■ Work to complete
With nothing added and nothing dropped, write out all of the entries below.

■ Supplied material
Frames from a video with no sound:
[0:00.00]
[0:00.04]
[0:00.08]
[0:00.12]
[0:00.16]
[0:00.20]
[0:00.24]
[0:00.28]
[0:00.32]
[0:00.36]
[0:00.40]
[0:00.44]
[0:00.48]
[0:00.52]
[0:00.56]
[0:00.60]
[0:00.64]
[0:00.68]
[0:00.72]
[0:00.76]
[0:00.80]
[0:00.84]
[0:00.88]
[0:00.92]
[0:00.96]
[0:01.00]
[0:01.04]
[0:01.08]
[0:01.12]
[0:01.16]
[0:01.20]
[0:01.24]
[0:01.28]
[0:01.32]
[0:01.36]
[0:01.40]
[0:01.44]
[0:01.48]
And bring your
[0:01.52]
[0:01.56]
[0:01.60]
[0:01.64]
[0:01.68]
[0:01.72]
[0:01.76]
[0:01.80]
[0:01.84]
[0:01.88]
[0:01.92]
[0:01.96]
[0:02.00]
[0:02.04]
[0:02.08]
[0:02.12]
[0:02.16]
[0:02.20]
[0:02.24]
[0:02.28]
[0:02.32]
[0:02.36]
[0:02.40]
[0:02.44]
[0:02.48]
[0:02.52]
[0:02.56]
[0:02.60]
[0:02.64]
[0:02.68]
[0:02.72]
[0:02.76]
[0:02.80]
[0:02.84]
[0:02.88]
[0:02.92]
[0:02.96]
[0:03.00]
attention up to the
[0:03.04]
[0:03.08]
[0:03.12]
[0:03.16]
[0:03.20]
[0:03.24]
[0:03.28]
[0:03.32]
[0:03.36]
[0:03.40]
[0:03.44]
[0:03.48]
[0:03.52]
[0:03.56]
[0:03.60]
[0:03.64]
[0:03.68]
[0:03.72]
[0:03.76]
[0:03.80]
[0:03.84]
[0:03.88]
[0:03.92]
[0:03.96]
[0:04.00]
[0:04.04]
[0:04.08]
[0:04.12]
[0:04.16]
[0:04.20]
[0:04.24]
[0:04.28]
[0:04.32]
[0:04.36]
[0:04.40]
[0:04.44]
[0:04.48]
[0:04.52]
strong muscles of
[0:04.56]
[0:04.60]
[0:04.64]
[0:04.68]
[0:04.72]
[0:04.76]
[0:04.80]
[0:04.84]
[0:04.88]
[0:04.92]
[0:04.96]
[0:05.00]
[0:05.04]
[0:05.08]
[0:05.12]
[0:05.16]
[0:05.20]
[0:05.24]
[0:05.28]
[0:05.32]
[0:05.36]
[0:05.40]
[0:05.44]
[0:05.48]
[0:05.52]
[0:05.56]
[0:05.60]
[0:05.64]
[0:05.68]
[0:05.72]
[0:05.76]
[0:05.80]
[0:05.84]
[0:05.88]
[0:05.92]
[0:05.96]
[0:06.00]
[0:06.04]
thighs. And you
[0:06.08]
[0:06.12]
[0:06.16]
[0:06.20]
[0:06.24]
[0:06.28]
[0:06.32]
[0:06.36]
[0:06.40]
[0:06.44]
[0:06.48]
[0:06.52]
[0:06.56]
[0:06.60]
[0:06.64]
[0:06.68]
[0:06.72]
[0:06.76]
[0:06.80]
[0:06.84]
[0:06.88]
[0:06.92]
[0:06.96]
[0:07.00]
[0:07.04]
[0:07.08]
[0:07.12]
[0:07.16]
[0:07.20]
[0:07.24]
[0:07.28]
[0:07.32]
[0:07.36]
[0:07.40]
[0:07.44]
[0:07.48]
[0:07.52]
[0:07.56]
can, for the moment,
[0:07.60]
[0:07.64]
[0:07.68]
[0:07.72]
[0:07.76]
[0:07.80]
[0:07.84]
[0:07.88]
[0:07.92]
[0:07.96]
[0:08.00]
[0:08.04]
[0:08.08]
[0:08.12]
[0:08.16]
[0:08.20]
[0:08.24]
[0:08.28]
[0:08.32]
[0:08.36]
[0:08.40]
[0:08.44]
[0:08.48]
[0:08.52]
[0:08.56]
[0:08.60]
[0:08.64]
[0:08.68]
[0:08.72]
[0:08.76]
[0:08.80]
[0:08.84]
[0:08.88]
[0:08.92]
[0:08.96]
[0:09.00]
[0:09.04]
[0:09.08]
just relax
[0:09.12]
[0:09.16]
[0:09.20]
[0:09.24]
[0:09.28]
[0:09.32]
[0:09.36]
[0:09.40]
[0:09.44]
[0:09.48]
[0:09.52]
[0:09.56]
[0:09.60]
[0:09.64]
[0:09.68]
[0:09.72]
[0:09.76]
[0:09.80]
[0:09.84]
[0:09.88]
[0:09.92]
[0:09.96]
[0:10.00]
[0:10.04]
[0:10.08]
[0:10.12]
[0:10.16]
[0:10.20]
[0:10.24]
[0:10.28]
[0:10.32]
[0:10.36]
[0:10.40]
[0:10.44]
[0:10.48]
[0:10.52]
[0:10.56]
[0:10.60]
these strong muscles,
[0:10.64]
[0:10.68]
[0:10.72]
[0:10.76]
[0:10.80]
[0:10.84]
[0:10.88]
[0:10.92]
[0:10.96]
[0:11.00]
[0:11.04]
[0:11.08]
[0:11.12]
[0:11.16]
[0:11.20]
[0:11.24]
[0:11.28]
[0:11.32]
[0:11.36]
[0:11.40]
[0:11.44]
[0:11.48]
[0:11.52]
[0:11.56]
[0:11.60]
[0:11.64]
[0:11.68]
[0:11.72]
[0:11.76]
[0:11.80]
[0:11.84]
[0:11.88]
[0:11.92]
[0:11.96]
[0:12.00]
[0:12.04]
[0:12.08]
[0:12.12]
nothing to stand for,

■ Result of this exercise
Frames from a video with no sound:
[0:00.00]
[0:00.04]
[0:00.08]
[0:00.12]
[0:00.16]
[0:00.20]
[0:00.24]
[0:00.28]
[0:00.32]
[0:00.36]
[0:00.40]
[0:00.44]
[0:00.48]
[0:00.52]
[0:00.56]
[0:00.60]
[0:00.64]
[0:00.68]
[0:00.72]
[0:00.76]
[0:00.80]
[0:00.84]
[0:00.88]
[0:00.92]
[0:00.96]
[0:01.00]
[0:01.04]
[0:01.08]
[0:01.12]
[0:01.16]
[0:01.20]
[0:01.24]
[0:01.28]
[0:01.32]
[0:01.36]
[0:01.40]
[0:01.44]
[0:01.48]
And bring your
[0:01.52]
[0:01.56]
[0:01.60]
[0:01.64]
[0:01.68]
[0:01.72]
[0:01.76]
[0:01.80]
[0:01.84]
[0:01.88]
[0:01.92]
[0:01.96]
[0:02.00]
[0:02.04]
[0:02.08]
[0:02.12]
[0:02.16]
[0:02.20]
[0:02.24]
[0:02.28]
[0:02.32]
[0:02.36]
[0:02.40]
[0:02.44]
[0:02.48]
[0:02.52]
[0:02.56]
[0:02.60]
[0:02.64]
[0:02.68]
[0:02.72]
[0:02.76]
[0:02.80]
[0:02.84]
[0:02.88]
[0:02.92]
[0:02.96]
[0:03.00]
attention up to the
[0:03.04]
[0:03.08]
[0:03.12]
[0:03.16]
[0:03.20]
[0:03.24]
[0:03.28]
[0:03.32]
[0:03.36]
[0:03.40]
[0:03.44]
[0:03.48]
[0:03.52]
[0:03.56]
[0:03.60]
[0:03.64]
[0:03.68]
[0:03.72]
[0:03.76]
[0:03.80]
[0:03.84]
[0:03.88]
[0:03.92]
[0:03.96]
[0:04.00]
[0:04.04]
[0:04.08]
[0:04.12]
[0:04.16]
[0:04.20]
[0:04.24]
[0:04.28]
[0:04.32]
[0:04.36]
[0:04.40]
[0:04.44]
[0:04.48]
[0:04.52]
strong muscles of
[0:04.56]
[0:04.60]
[0:04.64]
[0:04.68]
[0:04.72]
[0:04.76]
[0:04.80]
[0:04.84]
[0:04.88]
[0:04.92]
[0:04.96]
[0:05.00]
[0:05.04]
[0:05.08]
[0:05.12]
[0:05.16]
[0:05.20]
[0:05.24]
[0:05.28]
[0:05.32]
[0:05.36]
[0:05.40]
[0:05.44]
[0:05.48]
[0:05.52]
[0:05.56]
[0:05.60]
[0:05.64]
[0:05.68]
[0:05.72]
[0:05.76]
[0:05.80]
[0:05.84]
[0:05.88]
[0:05.92]
[0:05.96]
[0:06.00]
[0:06.04]
thighs. And you
[0:06.08]
[0:06.12]
[0:06.16]
[0:06.20]
[0:06.24]
[0:06.28]
[0:06.32]
[0:06.36]
[0:06.40]
[0:06.44]
[0:06.48]
[0:06.52]
[0:06.56]
[0:06.60]
[0:06.64]
[0:06.68]
[0:06.72]
[0:06.76]
[0:06.80]
[0:06.84]
[0:06.88]
[0:06.92]
[0:06.96]
[0:07.00]
[0:07.04]
[0:07.08]
[0:07.12]
[0:07.16]
[0:07.20]
[0:07.24]
[0:07.28]
[0:07.32]
[0:07.36]
[0:07.40]
[0:07.44]
[0:07.48]
[0:07.52]
[0:07.56]
can, for the moment,
[0:07.60]
[0:07.64]
[0:07.68]
[0:07.72]
[0:07.76]
[0:07.80]
[0:07.84]
[0:07.88]
[0:07.92]
[0:07.96]
[0:08.00]
[0:08.04]
[0:08.08]
[0:08.12]
[0:08.16]
[0:08.20]
[0:08.24]
[0:08.28]
[0:08.32]
[0:08.36]
[0:08.40]
[0:08.44]
[0:08.48]
[0:08.52]
[0:08.56]
[0:08.60]
[0:08.64]
[0:08.68]
[0:08.72]
[0:08.76]
[0:08.80]
[0:08.84]
[0:08.88]
[0:08.92]
[0:08.96]
[0:09.00]
[0:09.04]
[0:09.08]
just relax
[0:09.12]
[0:09.16]
[0:09.20]
[0:09.24]
[0:09.28]
[0:09.32]
[0:09.36]
[0:09.40]
[0:09.44]
[0:09.48]
[0:09.52]
[0:09.56]
[0:09.60]
[0:09.64]
[0:09.68]
[0:09.72]
[0:09.76]
[0:09.80]
[0:09.84]
[0:09.88]
[0:09.92]
[0:09.96]
[0:10.00]
[0:10.04]
[0:10.08]
[0:10.12]
[0:10.16]
[0:10.20]
[0:10.24]
[0:10.28]
[0:10.32]
[0:10.36]
[0:10.40]
[0:10.44]
[0:10.48]
[0:10.52]
[0:10.56]
[0:10.60]
these strong muscles,
[0:10.64]
[0:10.68]
[0:10.72]
[0:10.76]
[0:10.80]
[0:10.84]
[0:10.88]
[0:10.92]
[0:10.96]
[0:11.00]
[0:11.04]
[0:11.08]
[0:11.12]
[0:11.16]
[0:11.20]
[0:11.24]
[0:11.28]
[0:11.32]
[0:11.36]
[0:11.40]
[0:11.44]
[0:11.48]
[0:11.52]
[0:11.56]
[0:11.60]
[0:11.64]
[0:11.68]
[0:11.72]
[0:11.76]
[0:11.80]
[0:11.84]
[0:11.88]
[0:11.92]
[0:11.96]
[0:12.00]
[0:12.04]
[0:12.08]
[0:12.12]
nothing to stand for,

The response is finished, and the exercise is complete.